How Small Business Owners Can Work from Anywhere

Having trouble with your IT solutions? Migrating to a cloud-based server could be the answer

Keys2Day Real Estate firm owner Syreeta Saunders-Keys found peace in the Cloud (Image: Courtesy of subject)

Now, for $110 per month everyone at Keys2Day Real Estate has access to each others calendars, and all of their email and file archives are stored in one of InfoStreet’s tier 1 SAS 70 data centers with backup generators. Another huge benefit is that Saunders-Keys and her employees can access their desktop no matter where they go. She can log in from her home computer and will see the same thing she sees when she logs in at the office.

If you are considering a migration from a local server over to a cloud-based server here are Thomas’s five tips for preparing your business and your employees before migrating to the cloud.

* Know your network. Your office network consists of not just applications that you use on a day-to-day basis, but also applications that run on the servers in the back room. By knowing what is on those servers you can eliminate any surprise when moving to the cloud.

* Be aware of the amount of support you need. Most cloud providers offer tiered support. If you can’t handle training your users then get the top support level and let the provider do it. If you can train people, go with one of the lower levels.
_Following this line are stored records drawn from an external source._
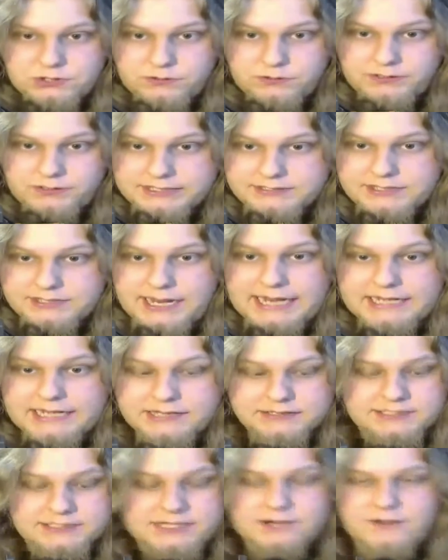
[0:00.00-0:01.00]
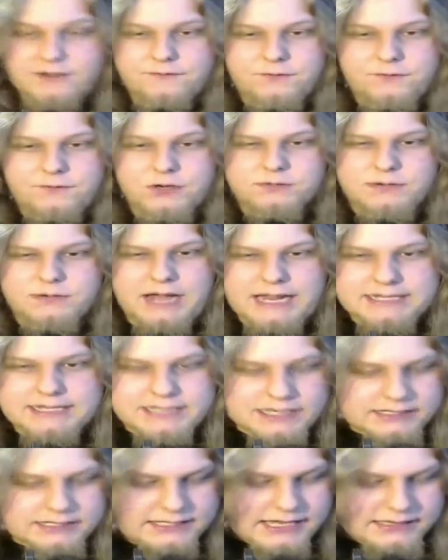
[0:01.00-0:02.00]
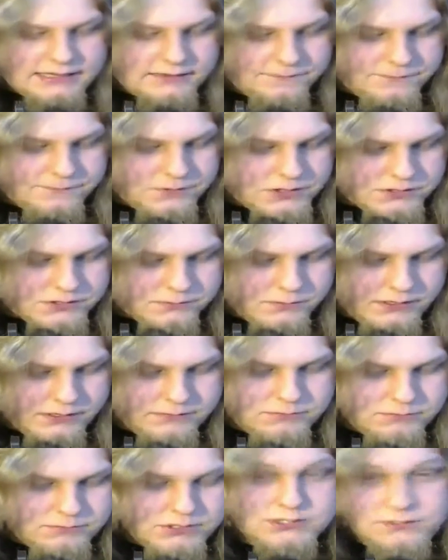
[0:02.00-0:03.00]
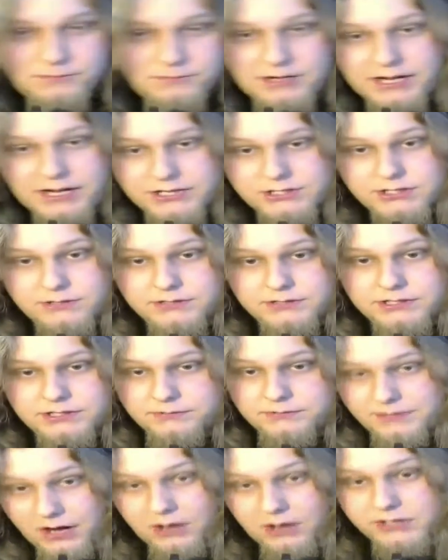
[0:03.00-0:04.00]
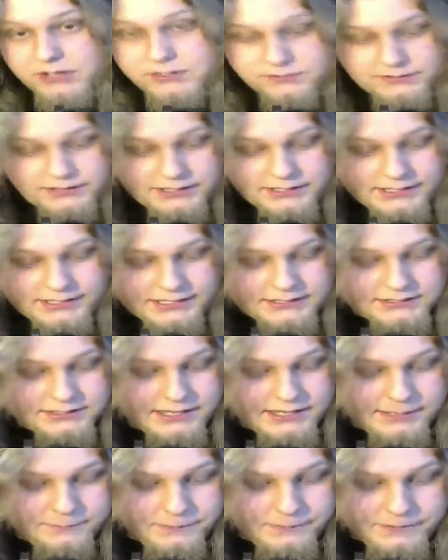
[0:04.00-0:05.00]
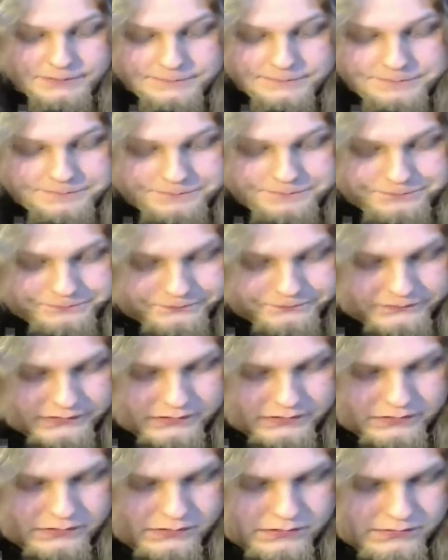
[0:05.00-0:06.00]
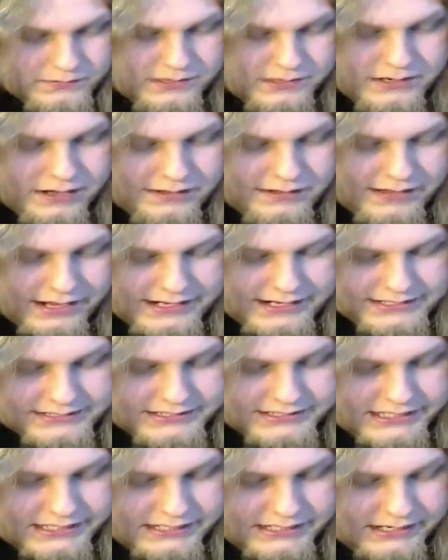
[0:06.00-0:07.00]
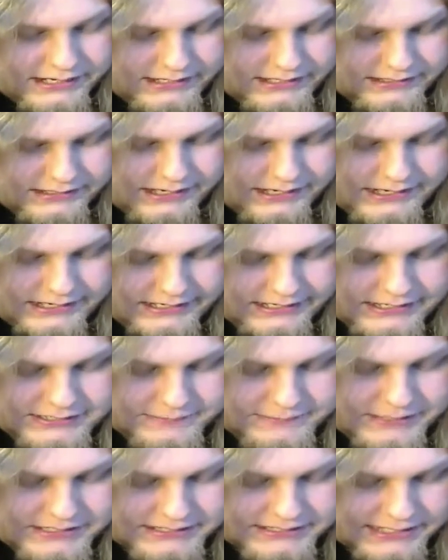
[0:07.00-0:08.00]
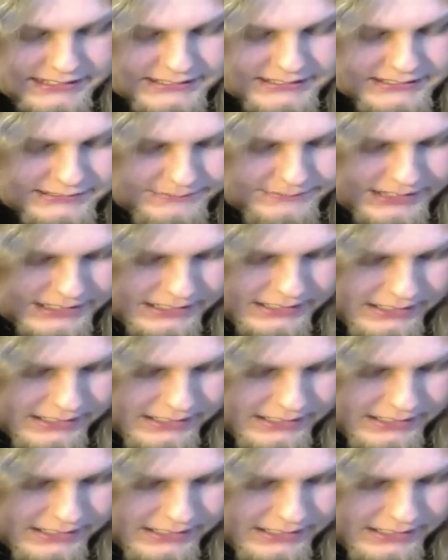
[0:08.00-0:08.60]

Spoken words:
stories I can see are the first one. I didn't get the first one, which is the one I showed you. The art's really nice in that one. But in all honesty, it doesn't make sense to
Because support is flexible and normally month-to-month, it can be adjusted to your needs.

* Hold several training sessions. The CEO should take the time to learn how the tools work and also take the extra time to teach your team. It will pay off in the long run. Mmake sure they understand the benefits of making that change so they don’t fall back into the old system. When they take the time to train employees you see 100% adoption instantly.

* Make sure you have a good Internet connection. When you go to the cloud the internet is your lifeline. You have to make sure you have a good connection. Take some of the money that you are saving on servers and invest it into maintaining two internet vendors for redundancy sake. Also plan for internet disruptions by keeping a satellite enabled device like a cell phone with a WiFi hotspot.

* Remember price scales. Remember at all times that as your company grows, the price for your cloud tool normally reduces per user. Don’t forget to contact your provider to switch plans if you are experiencing significant growth. This way you will realize maximum savings.

* Make migration easy. “It is imperative that you mirror the current environment that you are using today as closely as possible,” says Thomas. “People hate change. “They won’t want to suddenly jump to a new piece of technology. Once you show them how it is similar and useful, it will automatically keep them from feeling threatened.”

* Eliminate the ability for them to go backwards. The hardest part about moving to the cloud is user adoption. When users don’t adopt the new tool they will fall back on your old systems, which is extremely counter productive. You will have to run both systems during a parallel time, but the second that you can cut off the old system, cut it off, says Thomas.